Upgrade to Rails 2

Hi, I’m a little bit behind the curve I guess. I need to upgrade my
app from Rails 1.2.6 to the most recent version 2.2.2. Are there any
complete guides (including Peepcodes or Pragmatic pdf books) that give
you a comprehensive guide on how to upgrade your application?
Everything from the little changes that you need to make in
development.rb to deprecated methods and how to take best advantage of
new methods? I’ve seena couple short blog posts that hit some of the
major things like @params, form_for and such but I’m still running
into lots of little problems getting my site to even run under 2.2.2.

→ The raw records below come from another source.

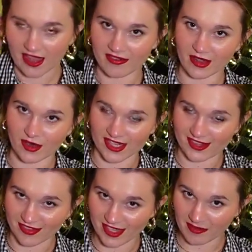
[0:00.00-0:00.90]
Even though I
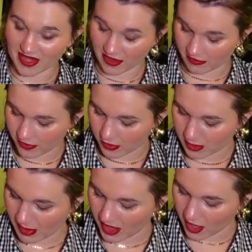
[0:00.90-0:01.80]
definitely can be
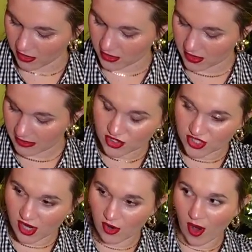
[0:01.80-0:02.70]
influenced by those.
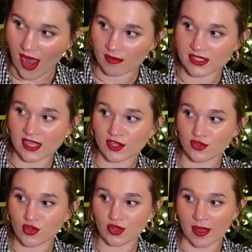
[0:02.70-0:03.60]
So I was at
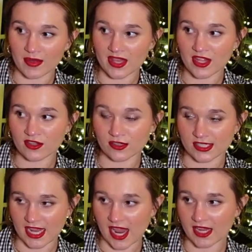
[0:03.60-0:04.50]
Lululemon the other
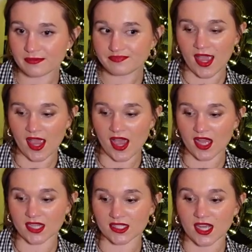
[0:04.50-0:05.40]
day,
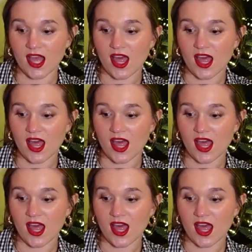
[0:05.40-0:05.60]
and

On Tue, Mar 3, 2009 at 6:57 AM, anrake [email protected] wrote:

Hi, I’m a little bit behind the curve I guess. I need to upgrade my
app from Rails 1.2.6 to the most recent version 2.2.2. Are there any
complete guides (including Peepcodes or Pragmatic pdf books) that give
you a comprehensive guide on how to upgrade your application?
Everything from the little changes that you need to make in
development.rb to deprecated methods and how to take best advantage of
new methods? I’ve seena couple short blog posts that hit some of the
major things like @params, form_for and such but I’m still running
into lots of little problems getting my site to even run under 2.2.2.

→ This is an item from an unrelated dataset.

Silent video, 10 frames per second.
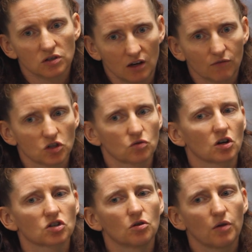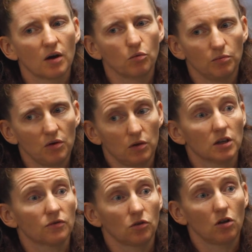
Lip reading: infrastructure that will be with us for a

Hi, you might want to familiarize your self with the current version of
Rails by reading
the Ruby on Rails Guides located here:

Then you should be able to take that information to migrate your Rails
application.

Good luck,

-Conrad

anrake wrote:

Hi, I’m a little bit behind the curve I guess. I need to upgrade my
app from Rails 1.2.6 to the most recent version 2.2.2. Are there any
complete guides (including Peepcodes or Pragmatic pdf books) that give
you a comprehensive guide on how to upgrade your application?

I did it to several programs like this:

  • edit environment.rb and upgrade the version
  • rake rails:update
  • run all the tests
  • fix one warning or error
  • revert everything in config (leave the new JS)
  • pass all the tests
  • integrate
  • repeat until no more warnings or errors

The point of unit tests and to TDD is to make the smallest changes
possible, and
relentlessly test each change. But upgrading a major version tick is a
big
change, so you must force the upgrade to work incrementally, as a series
of
small changes.

If you get stuck, you can always revert and start again.


Phlip

Thanks guys. I guess I’m not missing any quick & easy guides then.
Will slowly plug away…

2009/3/3 Phlip [email protected]

  • rake rails:update
  • run all the tests
  • fix one warning or error
  • revert everything in config (leave the new JS)

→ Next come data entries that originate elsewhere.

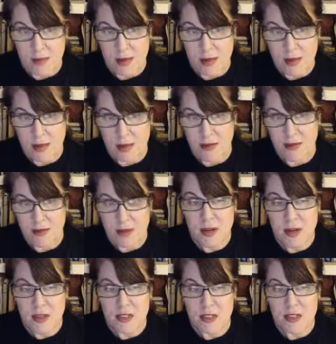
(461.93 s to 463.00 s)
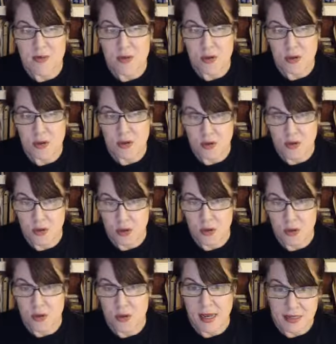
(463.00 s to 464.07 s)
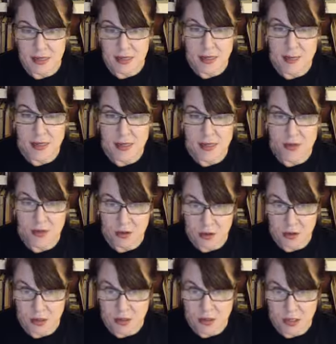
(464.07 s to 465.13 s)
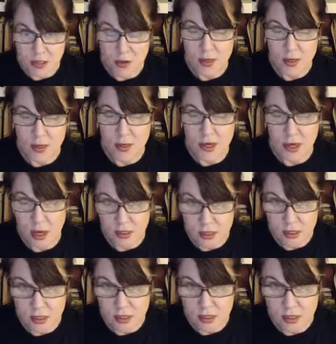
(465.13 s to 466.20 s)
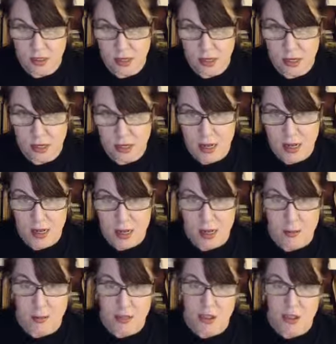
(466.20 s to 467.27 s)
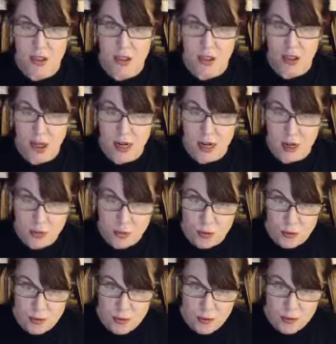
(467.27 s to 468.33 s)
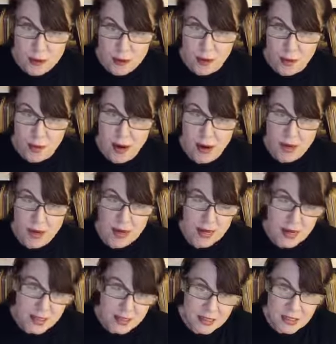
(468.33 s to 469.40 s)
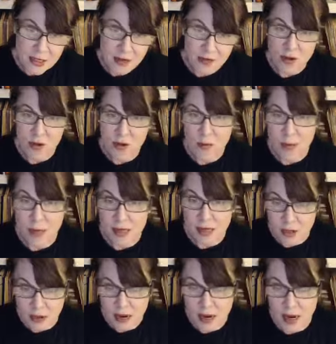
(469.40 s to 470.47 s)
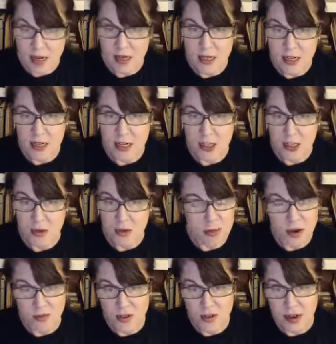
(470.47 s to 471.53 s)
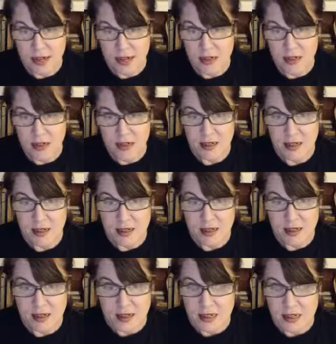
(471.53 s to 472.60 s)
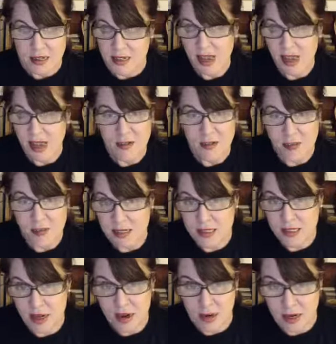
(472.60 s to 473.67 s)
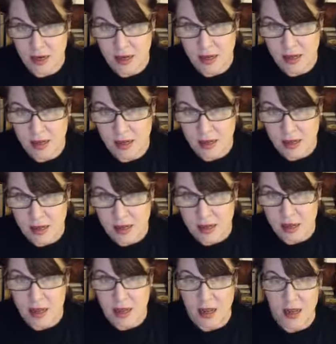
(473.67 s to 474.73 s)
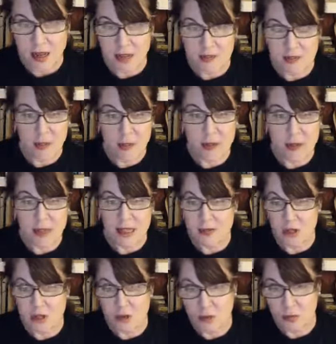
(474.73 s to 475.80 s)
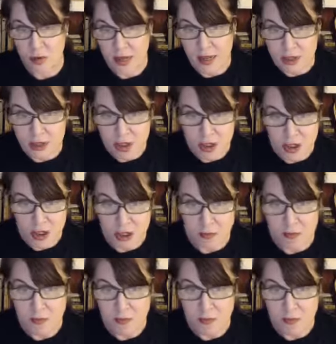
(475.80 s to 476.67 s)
If something is difficult for you, yes, it can be difficult and you can acknowledge it. But just change your perception around it. Yes, it's difficult, but it's okay. I can do it. I'm not afraid. It doesn't have to be scary. If somebody leaves you in a relationship,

I don’t understand what is meant here. Do you mean go back to previous
version of Rails?
If not then what?

  • pass all the tests
  • integrate

I don’t understand ‘integrate’ in this context either I am afraid.

On Wed, Mar 4, 2009 at 5:59 AM, Colin L. [email protected]
wrote:

@Colin L. - Philip is saying that you do the upgrade and part of the
upgrade process is to
change RAILS_GEM_VERSION in your environment.rb to
the
version that you’re
upgrading to (i.e. 2.2.2). Also, you’ll have to run
the
‘rake rails:update’ to update both
configs, scripts and public/javascripts for your
Rails
application. Now, you’ll be at the
point where you’ll simply execute ‘rake test’ which
runs all unit, functional and integration
tests.

  • repeat until no more warnings or errors

Finally, you’ll continue to execute ‘rake test’ until you have fixed all
the
failing
test(s) within your Rails application.

Good luck,

-Conrad

2009/3/4 Conrad T. [email protected]

version of Rails?
application. Now, you’ll be at the
point where you’ll simply execute ‘rake test’ which
runs all unit, functional and integration
tests.

@Conrad - I got that bit, it is the ‘- revert everything in config
(leave
the new JS)’ that I do not understand.

I found this Peepcode pdf book to be quite valuable. it goes over
some of the deprecations and cool new features for people already
familiar with Rails 1.

https://peepcode.com/products/rails-2-pdf

I did it to several programs like this:

  • edit environment.rb and upgrade the version
  • rake rails:update
  • run all the tests
  • fix one warning or error
  • revert everything in config (leave the new JS)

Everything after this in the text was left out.